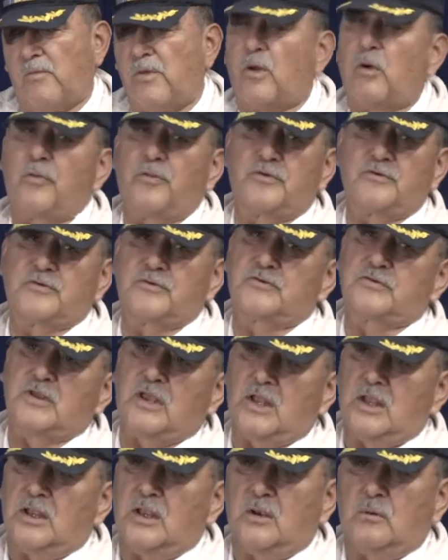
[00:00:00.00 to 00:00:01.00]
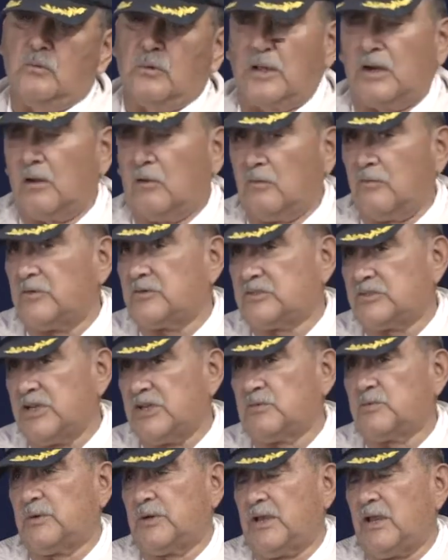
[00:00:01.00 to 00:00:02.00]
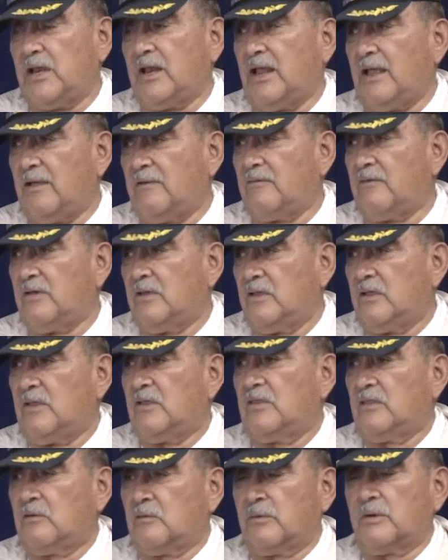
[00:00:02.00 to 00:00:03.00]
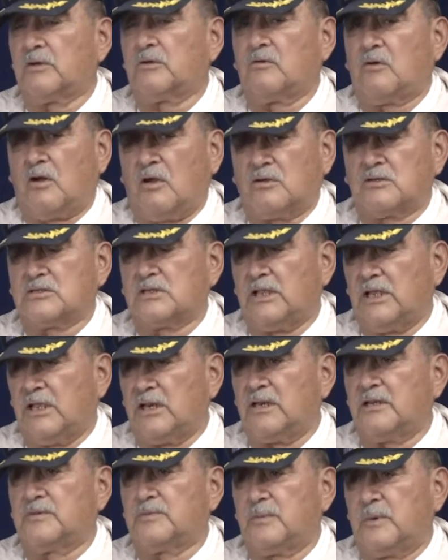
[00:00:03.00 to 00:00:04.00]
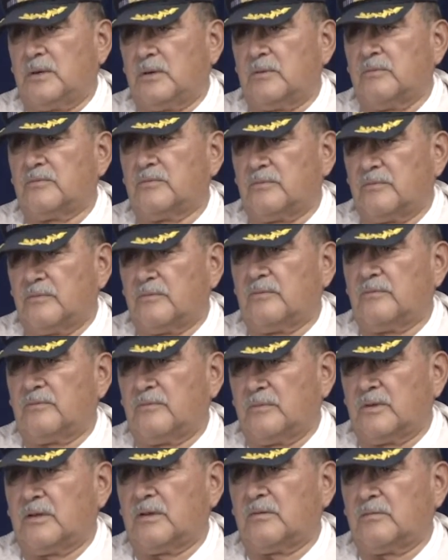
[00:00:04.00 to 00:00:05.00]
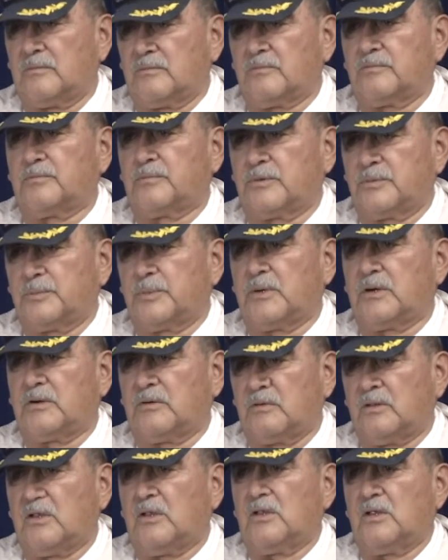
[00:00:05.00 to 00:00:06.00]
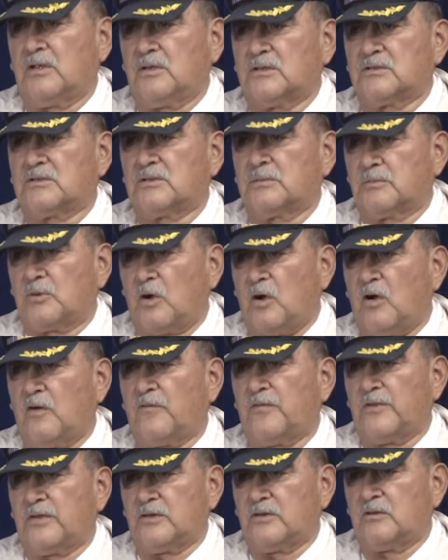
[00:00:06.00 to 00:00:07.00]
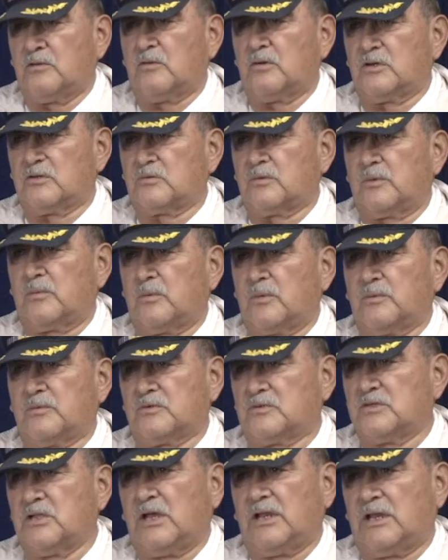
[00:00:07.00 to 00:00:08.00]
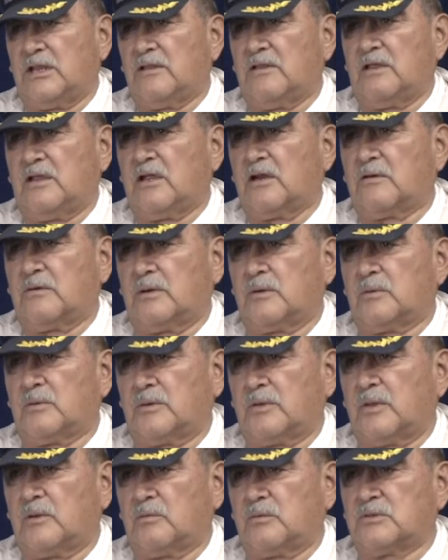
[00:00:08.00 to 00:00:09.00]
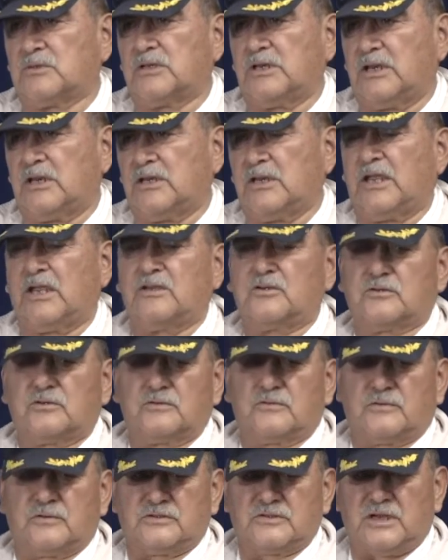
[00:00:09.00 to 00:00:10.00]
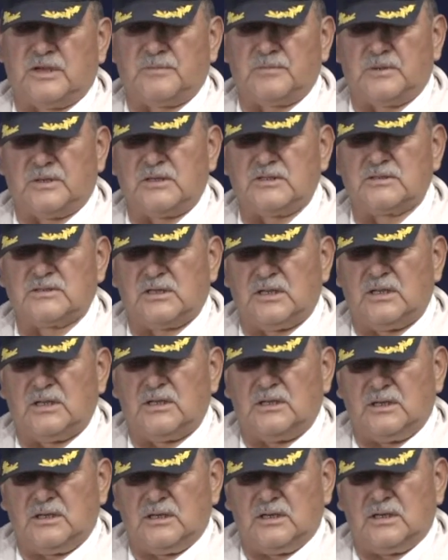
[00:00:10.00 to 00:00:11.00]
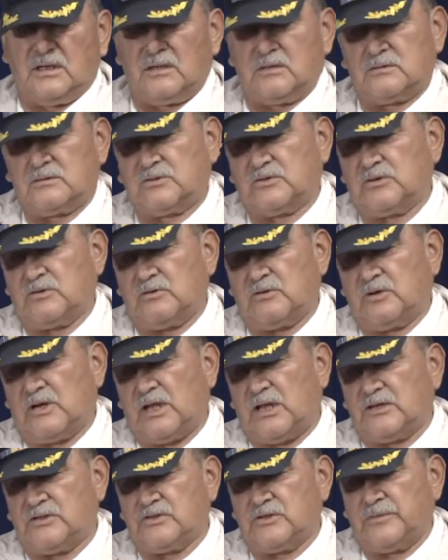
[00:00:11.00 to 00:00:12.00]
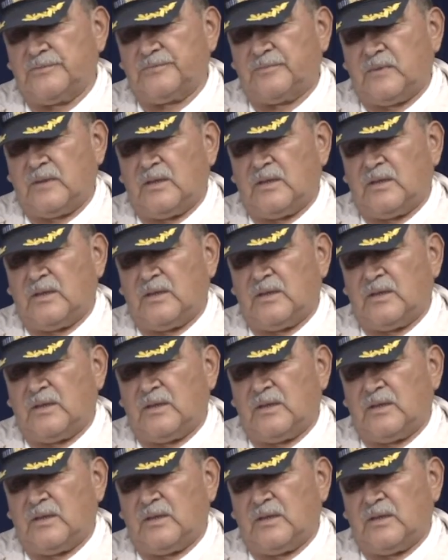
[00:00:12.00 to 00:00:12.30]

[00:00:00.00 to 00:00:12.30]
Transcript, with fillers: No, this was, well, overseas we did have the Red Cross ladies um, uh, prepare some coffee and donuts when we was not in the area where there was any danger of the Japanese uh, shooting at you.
-*-*-
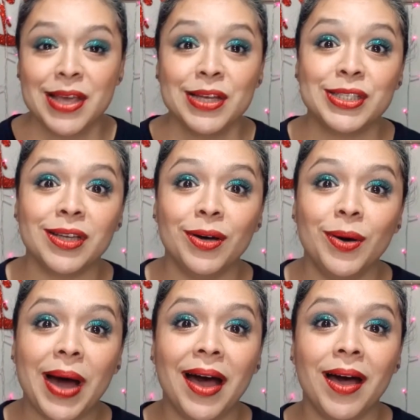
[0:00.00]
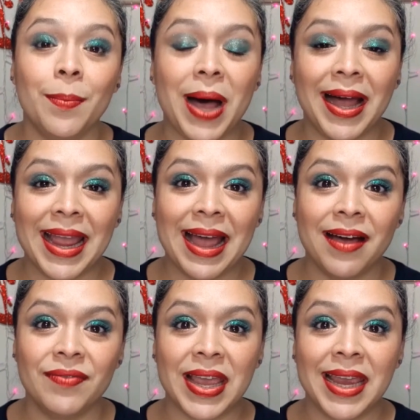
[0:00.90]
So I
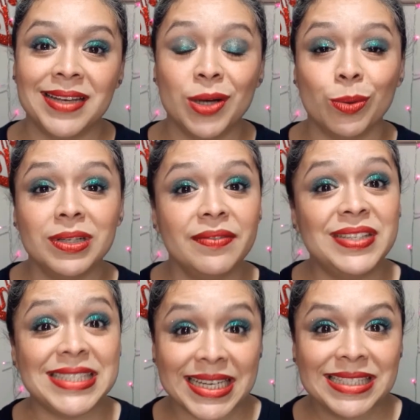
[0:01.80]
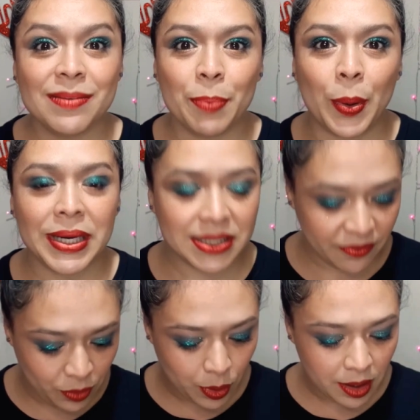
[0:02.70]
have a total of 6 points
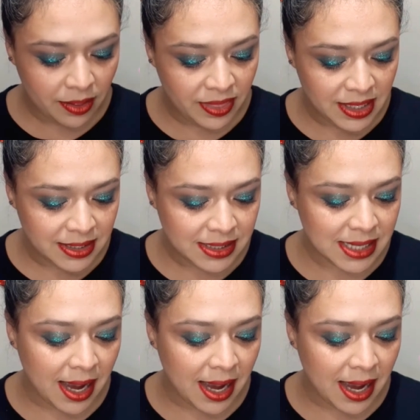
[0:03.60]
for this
-*-*-
Brief ▸
Using the listing above, reproduce word for word every line from the one containing "[00:00:10.00 to 00:00:11.00]" through the one containing "[00:00:00.00 to 00:00:12.30]". Pictures must be left out.

Response for this exercise ▸
[00:00:10.00 to 00:00:11.00]
[00:00:11.00 to 00:00:12.00]
[00:00:12.00 to 00:00:12.30]

[00:00:00.00 to 00:00:12.30]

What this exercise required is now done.